» **The problem**
Wherever the records include pictures, skip them and transcribe all the rest word for word.
::::::::
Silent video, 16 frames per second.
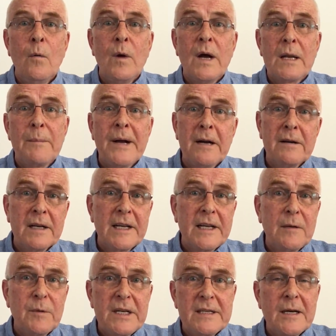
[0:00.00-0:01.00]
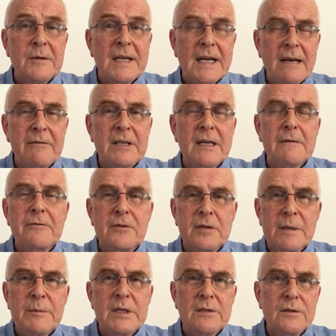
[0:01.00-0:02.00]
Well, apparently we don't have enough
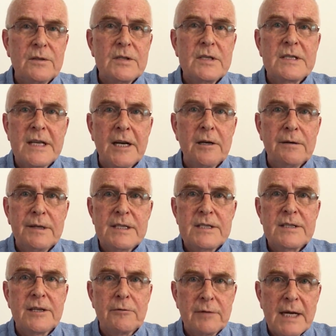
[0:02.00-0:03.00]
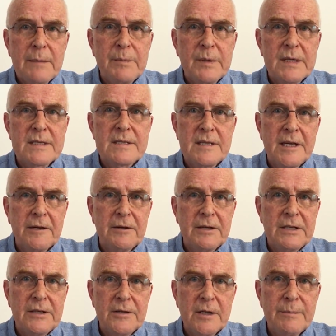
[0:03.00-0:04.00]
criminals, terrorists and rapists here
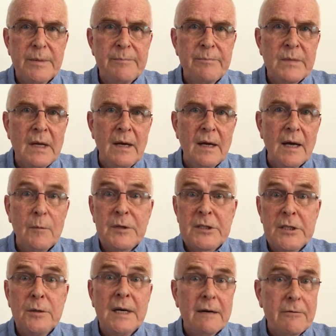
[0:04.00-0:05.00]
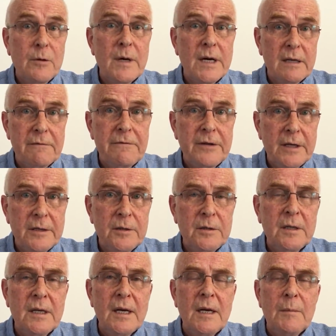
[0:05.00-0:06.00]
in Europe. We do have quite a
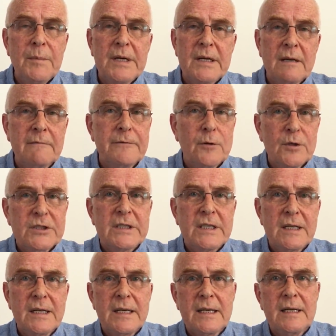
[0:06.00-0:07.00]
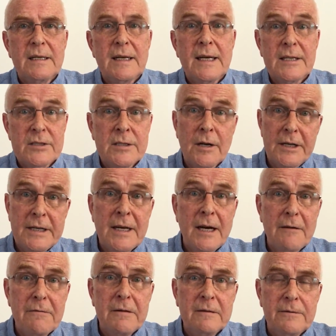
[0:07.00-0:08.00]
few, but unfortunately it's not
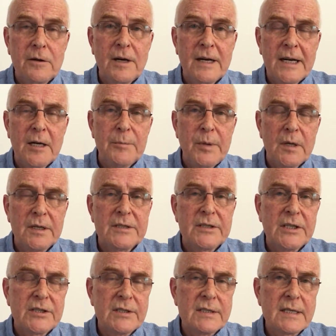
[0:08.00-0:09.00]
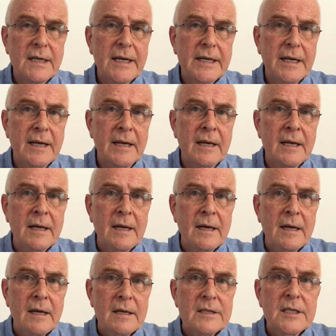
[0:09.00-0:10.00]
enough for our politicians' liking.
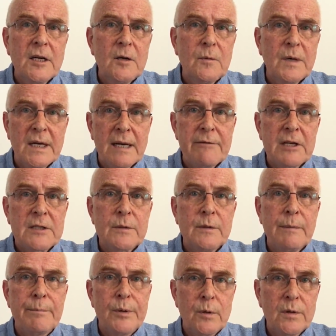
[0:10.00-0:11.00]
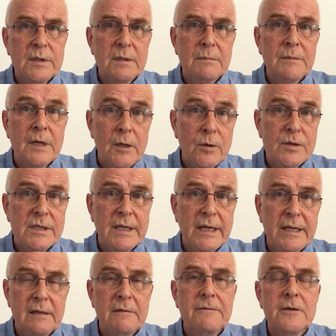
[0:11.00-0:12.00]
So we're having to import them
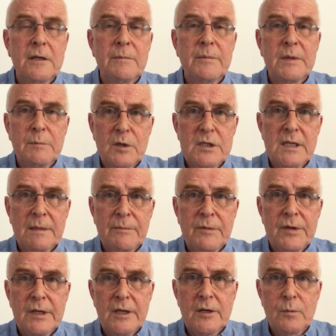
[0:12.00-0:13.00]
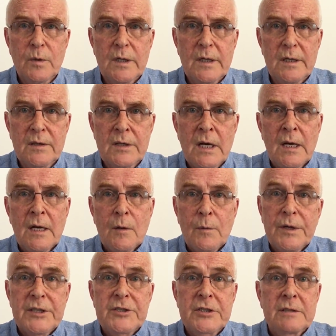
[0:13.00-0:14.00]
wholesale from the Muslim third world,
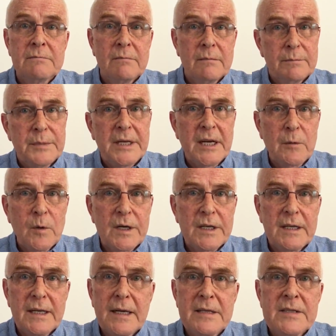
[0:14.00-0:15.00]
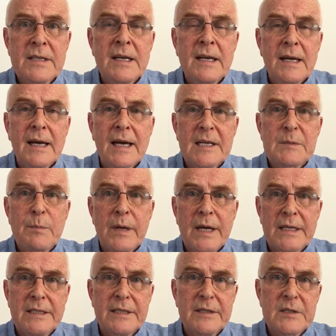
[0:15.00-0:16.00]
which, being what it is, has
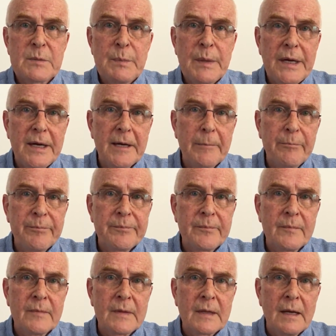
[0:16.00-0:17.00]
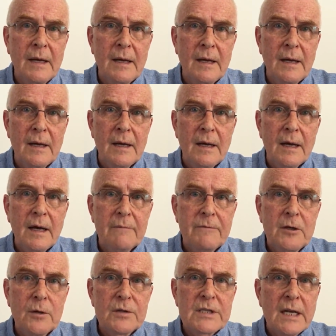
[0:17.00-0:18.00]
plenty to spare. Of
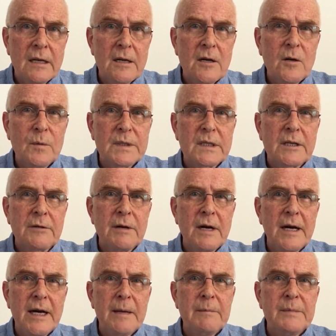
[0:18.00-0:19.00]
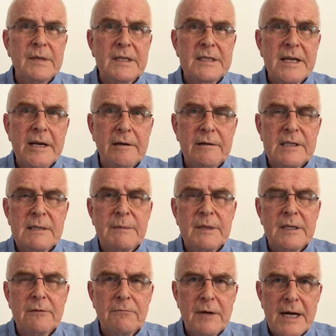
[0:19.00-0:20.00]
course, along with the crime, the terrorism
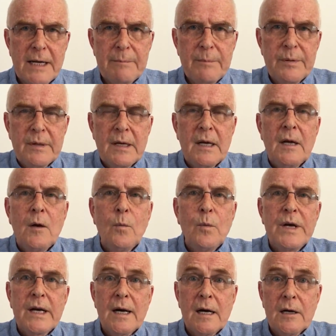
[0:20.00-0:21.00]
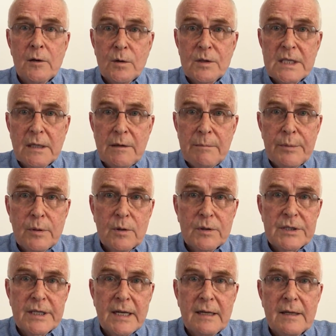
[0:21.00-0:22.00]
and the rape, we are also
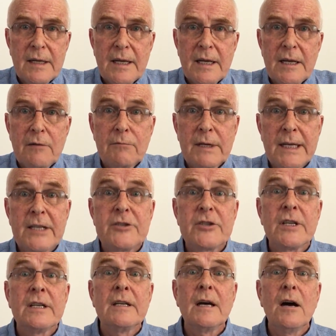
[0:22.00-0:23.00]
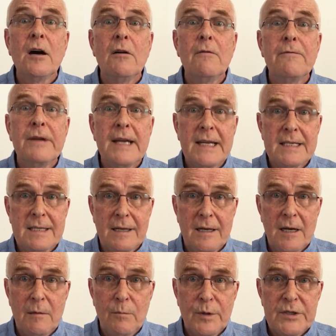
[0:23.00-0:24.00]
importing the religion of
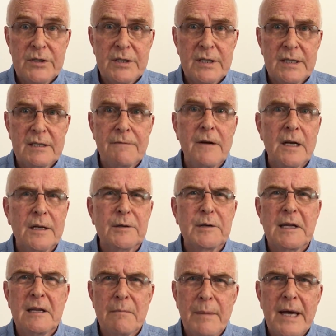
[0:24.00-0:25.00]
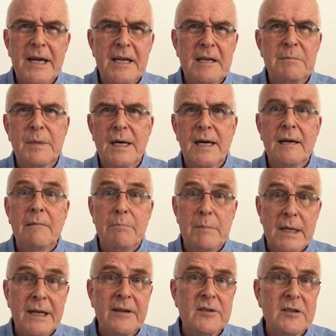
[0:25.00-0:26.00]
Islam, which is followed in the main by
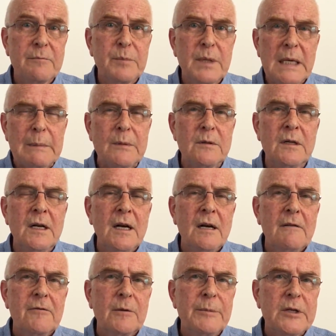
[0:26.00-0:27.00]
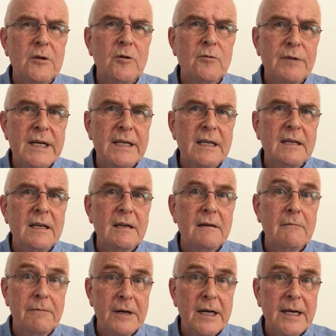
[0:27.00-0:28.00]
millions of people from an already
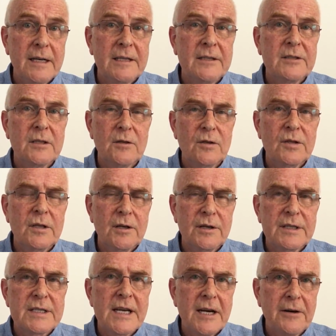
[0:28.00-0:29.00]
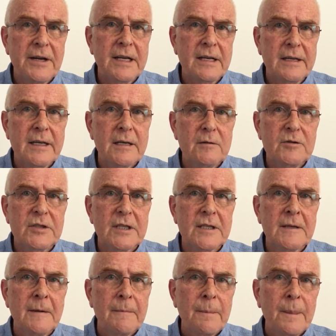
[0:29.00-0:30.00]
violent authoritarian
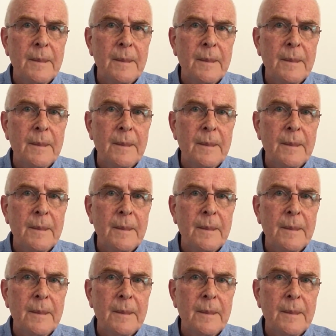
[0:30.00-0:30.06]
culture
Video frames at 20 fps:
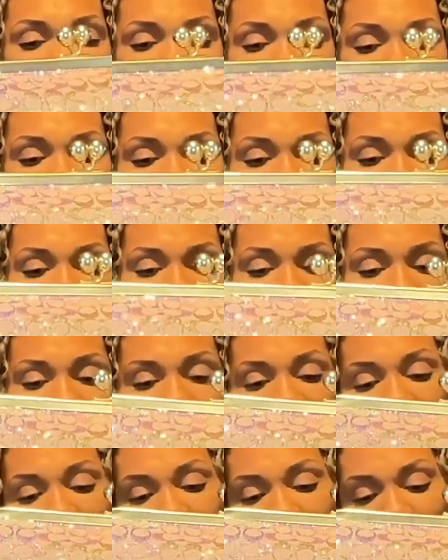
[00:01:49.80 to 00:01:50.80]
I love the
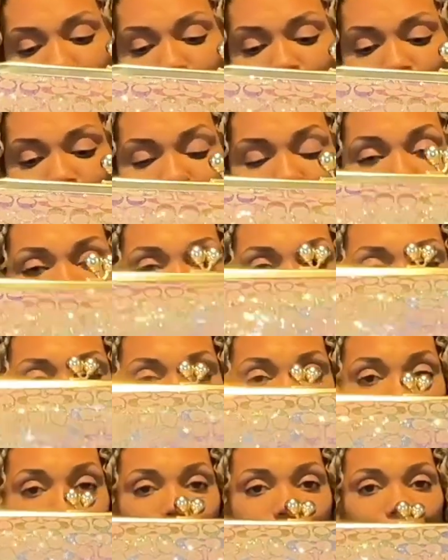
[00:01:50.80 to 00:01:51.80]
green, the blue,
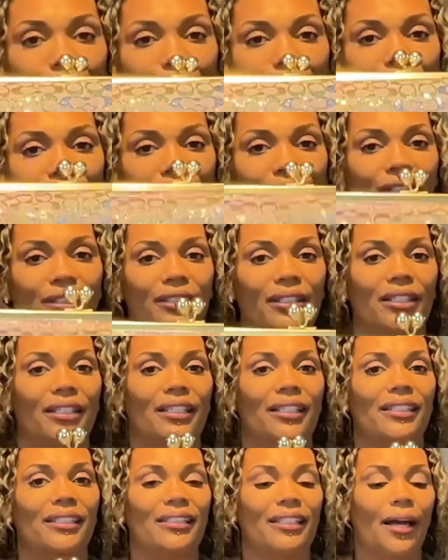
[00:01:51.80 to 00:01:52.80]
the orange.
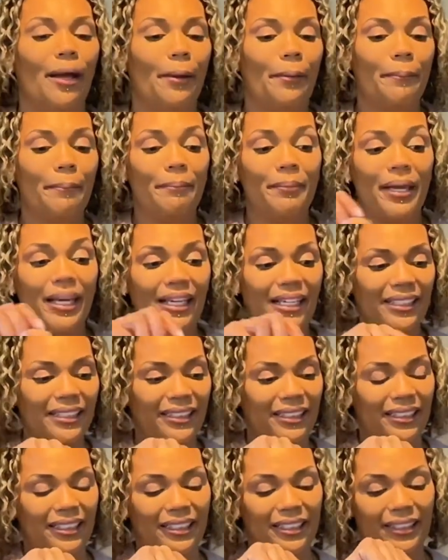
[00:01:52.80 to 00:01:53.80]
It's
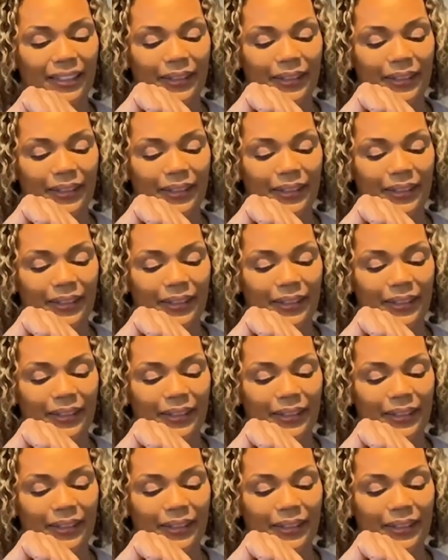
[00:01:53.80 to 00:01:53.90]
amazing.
::::::::
» **Task answer**
Silent video, 16 frames per second.
[0:00.00-0:01.00]
[0:01.00-0:02.00]
Well, apparently we don't have enough
[0:02.00-0:03.00]
[0:03.00-0:04.00]
criminals, terrorists and rapists here
[0:04.00-0:05.00]
[0:05.00-0:06.00]
in Europe. We do have quite a
[0:06.00-0:07.00]
[0:07.00-0:08.00]
few, but unfortunately it's not
[0:08.00-0:09.00]
[0:09.00-0:10.00]
enough for our politicians' liking.
[0:10.00-0:11.00]
[0:11.00-0:12.00]
So we're having to import them
[0:12.00-0:13.00]
[0:13.00-0:14.00]
wholesale from the Muslim third world,
[0:14.00-0:15.00]
[0:15.00-0:16.00]
which, being what it is, has
[0:16.00-0:17.00]
[0:17.00-0:18.00]
plenty to spare. Of
[0:18.00-0:19.00]
[0:19.00-0:20.00]
course, along with the crime, the terrorism
[0:20.00-0:21.00]
[0:21.00-0:22.00]
and the rape, we are also
[0:22.00-0:23.00]
[0:23.00-0:24.00]
importing the religion of
[0:24.00-0:25.00]
[0:25.00-0:26.00]
Islam, which is followed in the main by
[0:26.00-0:27.00]
[0:27.00-0:28.00]
millions of people from an already
[0:28.00-0:29.00]
[0:29.00-0:30.00]
violent authoritarian
[0:30.00-0:30.06]
culture
Video frames at 20 fps:
[00:01:49.80 to 00:01:50.80]
I love the
[00:01:50.80 to 00:01:51.80]
green, the blue,
[00:01:51.80 to 00:01:52.80]
the orange.
[00:01:52.80 to 00:01:53.80]
It's
[00:01:53.80 to 00:01:53.90]
amazing.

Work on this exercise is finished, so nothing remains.